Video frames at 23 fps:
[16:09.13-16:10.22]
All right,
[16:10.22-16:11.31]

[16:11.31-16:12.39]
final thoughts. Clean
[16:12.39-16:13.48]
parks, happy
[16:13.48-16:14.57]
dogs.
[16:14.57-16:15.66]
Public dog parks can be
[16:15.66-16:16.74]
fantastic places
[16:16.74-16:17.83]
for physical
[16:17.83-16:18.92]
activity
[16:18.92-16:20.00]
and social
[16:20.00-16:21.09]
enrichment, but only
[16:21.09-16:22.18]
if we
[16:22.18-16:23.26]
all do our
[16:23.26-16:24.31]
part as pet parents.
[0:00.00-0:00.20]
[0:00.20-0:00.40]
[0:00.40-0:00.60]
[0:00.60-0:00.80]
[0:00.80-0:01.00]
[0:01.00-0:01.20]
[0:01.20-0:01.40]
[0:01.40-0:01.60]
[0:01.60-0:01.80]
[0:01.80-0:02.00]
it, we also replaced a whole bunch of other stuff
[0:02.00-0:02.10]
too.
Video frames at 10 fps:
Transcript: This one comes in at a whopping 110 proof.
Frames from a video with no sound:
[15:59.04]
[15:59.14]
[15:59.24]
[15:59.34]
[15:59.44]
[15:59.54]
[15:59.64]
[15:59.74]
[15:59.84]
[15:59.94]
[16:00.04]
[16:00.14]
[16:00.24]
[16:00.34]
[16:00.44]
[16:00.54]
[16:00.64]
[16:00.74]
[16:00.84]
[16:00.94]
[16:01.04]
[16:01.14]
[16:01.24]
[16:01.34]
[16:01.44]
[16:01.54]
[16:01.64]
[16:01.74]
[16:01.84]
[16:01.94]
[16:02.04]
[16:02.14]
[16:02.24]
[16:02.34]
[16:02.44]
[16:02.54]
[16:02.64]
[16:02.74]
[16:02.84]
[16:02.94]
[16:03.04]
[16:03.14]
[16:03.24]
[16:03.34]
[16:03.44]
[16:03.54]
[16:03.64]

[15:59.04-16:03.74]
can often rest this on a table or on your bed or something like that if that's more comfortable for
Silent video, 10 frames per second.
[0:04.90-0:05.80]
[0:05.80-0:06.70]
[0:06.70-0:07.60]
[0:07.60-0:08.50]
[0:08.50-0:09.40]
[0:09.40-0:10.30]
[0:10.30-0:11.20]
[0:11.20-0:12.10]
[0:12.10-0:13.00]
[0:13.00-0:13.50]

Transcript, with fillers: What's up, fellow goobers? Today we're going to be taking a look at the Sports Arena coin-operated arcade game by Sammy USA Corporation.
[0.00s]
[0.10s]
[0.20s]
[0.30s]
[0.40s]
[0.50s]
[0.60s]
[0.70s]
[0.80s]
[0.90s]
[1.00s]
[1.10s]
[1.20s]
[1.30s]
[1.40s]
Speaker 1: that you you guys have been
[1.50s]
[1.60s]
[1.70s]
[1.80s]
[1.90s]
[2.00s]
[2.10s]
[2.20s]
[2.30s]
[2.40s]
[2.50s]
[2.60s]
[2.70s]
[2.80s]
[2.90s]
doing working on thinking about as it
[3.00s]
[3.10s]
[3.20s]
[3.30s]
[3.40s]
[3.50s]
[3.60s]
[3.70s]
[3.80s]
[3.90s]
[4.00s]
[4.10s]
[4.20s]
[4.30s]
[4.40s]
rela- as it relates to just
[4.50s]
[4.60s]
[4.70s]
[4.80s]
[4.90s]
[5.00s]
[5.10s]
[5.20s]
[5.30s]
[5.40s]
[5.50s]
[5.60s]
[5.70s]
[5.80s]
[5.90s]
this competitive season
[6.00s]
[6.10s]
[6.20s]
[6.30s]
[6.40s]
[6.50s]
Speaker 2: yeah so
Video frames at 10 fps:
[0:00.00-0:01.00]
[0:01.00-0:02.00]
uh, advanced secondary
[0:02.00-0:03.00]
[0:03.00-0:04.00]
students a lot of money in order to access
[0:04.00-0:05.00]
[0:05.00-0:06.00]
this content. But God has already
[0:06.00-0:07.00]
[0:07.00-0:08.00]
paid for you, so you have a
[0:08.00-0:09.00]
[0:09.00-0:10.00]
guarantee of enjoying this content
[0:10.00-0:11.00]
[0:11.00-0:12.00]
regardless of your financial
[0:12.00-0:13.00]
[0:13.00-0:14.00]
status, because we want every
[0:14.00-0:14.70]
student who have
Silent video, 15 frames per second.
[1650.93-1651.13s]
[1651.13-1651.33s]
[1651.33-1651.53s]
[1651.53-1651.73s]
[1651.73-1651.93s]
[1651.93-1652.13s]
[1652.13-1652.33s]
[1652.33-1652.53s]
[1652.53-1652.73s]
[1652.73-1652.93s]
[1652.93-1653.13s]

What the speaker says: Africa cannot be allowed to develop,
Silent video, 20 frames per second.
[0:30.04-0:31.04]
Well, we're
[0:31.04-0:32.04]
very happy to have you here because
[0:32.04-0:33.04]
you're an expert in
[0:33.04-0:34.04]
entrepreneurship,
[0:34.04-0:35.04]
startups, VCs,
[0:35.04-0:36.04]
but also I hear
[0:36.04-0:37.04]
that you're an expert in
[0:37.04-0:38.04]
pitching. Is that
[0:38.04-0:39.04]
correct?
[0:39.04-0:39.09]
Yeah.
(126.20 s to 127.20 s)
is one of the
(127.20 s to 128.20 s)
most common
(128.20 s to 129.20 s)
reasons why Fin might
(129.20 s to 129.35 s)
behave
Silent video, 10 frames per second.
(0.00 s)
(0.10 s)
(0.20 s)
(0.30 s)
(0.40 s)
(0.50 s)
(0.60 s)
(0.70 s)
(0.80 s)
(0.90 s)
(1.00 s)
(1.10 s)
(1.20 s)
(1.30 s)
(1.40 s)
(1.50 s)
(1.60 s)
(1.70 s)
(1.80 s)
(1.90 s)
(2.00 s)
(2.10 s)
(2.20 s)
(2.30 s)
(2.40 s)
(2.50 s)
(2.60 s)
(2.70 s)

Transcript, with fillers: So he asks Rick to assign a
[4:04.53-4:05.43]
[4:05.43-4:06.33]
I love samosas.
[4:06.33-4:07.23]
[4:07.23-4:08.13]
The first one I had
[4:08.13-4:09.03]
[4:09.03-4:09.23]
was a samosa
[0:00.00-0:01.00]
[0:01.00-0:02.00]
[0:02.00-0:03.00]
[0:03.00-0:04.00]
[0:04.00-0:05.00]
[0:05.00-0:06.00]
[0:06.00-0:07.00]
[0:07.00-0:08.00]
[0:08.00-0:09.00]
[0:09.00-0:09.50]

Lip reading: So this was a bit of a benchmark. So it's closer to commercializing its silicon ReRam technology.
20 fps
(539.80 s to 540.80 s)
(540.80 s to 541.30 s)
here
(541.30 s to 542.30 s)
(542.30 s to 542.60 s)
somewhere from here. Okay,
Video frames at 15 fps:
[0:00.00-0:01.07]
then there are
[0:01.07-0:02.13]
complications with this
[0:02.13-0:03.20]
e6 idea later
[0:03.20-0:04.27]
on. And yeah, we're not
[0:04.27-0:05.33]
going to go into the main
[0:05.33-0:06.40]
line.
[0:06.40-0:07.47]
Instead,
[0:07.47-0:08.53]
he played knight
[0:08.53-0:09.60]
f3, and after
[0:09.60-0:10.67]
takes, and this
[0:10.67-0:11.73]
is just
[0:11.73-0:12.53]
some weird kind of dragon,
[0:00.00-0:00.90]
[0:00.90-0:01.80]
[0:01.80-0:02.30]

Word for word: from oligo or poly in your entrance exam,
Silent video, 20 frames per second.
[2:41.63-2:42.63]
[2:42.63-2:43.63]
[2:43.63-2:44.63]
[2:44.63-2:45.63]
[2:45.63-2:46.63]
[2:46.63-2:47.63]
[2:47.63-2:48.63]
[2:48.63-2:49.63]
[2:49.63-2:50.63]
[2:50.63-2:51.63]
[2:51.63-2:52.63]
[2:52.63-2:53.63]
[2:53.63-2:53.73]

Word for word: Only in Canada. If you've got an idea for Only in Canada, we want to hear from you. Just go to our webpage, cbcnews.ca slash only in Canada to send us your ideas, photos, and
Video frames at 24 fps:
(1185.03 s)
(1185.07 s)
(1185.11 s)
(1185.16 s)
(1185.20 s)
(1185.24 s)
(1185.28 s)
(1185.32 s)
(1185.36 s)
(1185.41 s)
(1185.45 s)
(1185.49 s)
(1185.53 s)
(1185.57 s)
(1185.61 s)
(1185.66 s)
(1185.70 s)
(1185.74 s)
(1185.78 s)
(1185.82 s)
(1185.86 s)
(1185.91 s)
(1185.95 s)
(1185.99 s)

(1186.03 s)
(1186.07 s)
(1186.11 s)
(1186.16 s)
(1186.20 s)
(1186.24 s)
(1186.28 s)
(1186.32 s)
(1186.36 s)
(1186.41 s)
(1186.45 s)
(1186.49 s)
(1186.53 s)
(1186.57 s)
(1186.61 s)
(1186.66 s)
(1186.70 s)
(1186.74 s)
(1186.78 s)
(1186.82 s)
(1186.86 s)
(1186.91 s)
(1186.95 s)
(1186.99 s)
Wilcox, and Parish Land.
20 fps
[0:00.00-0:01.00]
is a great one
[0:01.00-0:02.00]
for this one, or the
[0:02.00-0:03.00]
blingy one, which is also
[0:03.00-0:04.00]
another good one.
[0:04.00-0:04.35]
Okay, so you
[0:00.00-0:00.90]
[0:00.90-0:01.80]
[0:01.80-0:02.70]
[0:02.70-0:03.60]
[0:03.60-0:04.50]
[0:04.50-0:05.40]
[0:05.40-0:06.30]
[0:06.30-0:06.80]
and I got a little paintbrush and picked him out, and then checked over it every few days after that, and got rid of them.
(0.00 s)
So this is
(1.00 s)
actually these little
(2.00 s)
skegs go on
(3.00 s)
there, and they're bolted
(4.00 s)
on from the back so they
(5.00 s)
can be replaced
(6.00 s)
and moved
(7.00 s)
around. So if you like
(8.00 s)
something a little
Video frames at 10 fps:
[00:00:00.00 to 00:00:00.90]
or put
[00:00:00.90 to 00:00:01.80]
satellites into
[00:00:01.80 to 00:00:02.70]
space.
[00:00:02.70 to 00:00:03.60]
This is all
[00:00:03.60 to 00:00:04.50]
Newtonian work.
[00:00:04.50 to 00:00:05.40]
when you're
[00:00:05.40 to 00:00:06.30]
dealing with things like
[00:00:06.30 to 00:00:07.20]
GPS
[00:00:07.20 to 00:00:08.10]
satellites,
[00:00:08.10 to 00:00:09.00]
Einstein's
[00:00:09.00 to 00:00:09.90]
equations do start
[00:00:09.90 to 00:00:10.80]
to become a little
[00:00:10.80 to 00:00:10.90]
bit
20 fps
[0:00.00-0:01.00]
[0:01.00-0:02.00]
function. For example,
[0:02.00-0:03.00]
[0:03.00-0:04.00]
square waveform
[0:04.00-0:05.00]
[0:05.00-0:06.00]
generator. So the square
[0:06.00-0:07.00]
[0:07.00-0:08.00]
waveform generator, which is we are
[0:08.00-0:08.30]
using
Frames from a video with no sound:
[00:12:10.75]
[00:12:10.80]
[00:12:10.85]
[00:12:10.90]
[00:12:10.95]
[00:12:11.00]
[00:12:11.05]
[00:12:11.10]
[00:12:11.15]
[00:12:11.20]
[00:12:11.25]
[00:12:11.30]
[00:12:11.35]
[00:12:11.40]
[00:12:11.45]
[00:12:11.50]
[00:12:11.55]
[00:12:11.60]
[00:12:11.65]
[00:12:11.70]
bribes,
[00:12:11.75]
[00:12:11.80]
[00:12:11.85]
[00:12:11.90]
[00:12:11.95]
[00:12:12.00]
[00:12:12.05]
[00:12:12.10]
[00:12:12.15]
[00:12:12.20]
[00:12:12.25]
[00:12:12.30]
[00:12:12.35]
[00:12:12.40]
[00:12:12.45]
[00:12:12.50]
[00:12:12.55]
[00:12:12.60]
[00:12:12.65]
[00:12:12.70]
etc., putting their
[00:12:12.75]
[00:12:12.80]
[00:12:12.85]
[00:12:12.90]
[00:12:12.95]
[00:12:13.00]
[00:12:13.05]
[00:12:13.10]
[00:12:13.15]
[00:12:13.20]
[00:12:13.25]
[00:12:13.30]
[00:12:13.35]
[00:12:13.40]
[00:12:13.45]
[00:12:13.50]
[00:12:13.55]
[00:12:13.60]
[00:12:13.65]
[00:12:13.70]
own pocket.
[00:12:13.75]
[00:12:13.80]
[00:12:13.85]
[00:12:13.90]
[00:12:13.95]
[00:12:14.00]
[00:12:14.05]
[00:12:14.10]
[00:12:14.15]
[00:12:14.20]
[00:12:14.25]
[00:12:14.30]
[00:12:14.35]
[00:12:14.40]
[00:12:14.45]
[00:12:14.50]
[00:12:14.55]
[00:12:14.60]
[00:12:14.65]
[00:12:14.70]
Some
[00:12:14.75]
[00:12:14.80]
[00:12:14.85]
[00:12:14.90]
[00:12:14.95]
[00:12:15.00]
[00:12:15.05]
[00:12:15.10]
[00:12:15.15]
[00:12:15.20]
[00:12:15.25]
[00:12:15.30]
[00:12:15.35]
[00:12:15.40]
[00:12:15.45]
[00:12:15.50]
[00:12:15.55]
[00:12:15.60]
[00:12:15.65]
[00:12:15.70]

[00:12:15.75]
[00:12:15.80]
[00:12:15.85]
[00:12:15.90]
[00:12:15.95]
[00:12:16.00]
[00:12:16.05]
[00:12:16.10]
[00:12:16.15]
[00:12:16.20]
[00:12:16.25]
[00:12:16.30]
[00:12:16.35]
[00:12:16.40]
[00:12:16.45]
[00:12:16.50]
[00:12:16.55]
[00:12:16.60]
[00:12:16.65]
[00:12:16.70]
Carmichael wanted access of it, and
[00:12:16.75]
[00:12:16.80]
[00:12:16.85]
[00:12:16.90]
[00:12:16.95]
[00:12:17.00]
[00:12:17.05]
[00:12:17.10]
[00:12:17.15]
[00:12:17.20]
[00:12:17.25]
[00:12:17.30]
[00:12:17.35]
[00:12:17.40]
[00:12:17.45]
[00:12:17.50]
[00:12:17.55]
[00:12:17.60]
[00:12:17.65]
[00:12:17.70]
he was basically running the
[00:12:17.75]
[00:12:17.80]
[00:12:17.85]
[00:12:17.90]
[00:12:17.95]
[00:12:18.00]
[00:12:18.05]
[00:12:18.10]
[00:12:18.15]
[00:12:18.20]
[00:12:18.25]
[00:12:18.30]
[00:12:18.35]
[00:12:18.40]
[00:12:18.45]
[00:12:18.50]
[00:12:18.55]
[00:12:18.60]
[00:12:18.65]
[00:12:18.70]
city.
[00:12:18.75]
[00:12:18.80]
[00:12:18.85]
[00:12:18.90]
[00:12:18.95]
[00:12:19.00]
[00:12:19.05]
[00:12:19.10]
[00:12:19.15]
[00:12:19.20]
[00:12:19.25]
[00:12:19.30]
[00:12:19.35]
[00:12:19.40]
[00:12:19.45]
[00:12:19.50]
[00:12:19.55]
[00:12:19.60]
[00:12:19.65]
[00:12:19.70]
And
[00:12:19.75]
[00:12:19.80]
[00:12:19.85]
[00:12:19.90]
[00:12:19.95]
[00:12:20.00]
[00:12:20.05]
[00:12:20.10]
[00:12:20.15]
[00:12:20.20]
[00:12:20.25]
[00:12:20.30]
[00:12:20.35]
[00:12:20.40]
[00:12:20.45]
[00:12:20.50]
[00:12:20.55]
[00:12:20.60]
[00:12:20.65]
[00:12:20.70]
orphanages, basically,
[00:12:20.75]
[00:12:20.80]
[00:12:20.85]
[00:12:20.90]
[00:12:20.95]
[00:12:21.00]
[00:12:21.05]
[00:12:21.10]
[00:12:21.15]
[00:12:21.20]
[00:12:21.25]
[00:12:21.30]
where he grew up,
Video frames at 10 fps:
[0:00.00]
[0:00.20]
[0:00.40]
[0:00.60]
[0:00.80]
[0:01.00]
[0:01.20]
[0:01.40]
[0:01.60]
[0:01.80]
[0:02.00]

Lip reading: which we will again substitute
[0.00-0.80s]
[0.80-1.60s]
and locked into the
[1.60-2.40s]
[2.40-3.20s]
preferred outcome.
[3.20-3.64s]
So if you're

_Task brief_.
The first line of the entries above and every line after it, up to and including the line with "[0:01.60-0:01.80]", should be set down exactly.

_Solution for this problem_.
Video frames at 23 fps:
[16:09.13-16:10.22]
All right,
[16:10.22-16:11.31]

[16:11.31-16:12.39]
final thoughts. Clean
[16:12.39-16:13.48]
parks, happy
[16:13.48-16:14.57]
dogs.
[16:14.57-16:15.66]
Public dog parks can be
[16:15.66-16:16.74]
fantastic places
[16:16.74-16:17.83]
for physical
[16:17.83-16:18.92]
activity
[16:18.92-16:20.00]
and social
[16:20.00-16:21.09]
enrichment, but only
[16:21.09-16:22.18]
if we
[16:22.18-16:23.26]
all do our
[16:23.26-16:24.31]
part as pet parents.
[0:00.00-0:00.20]
[0:00.20-0:00.40]
[0:00.40-0:00.60]
[0:00.60-0:00.80]
[0:00.80-0:01.00]
[0:01.00-0:01.20]
[0:01.20-0:01.40]
[0:01.40-0:01.60]
[0:01.60-0:01.80]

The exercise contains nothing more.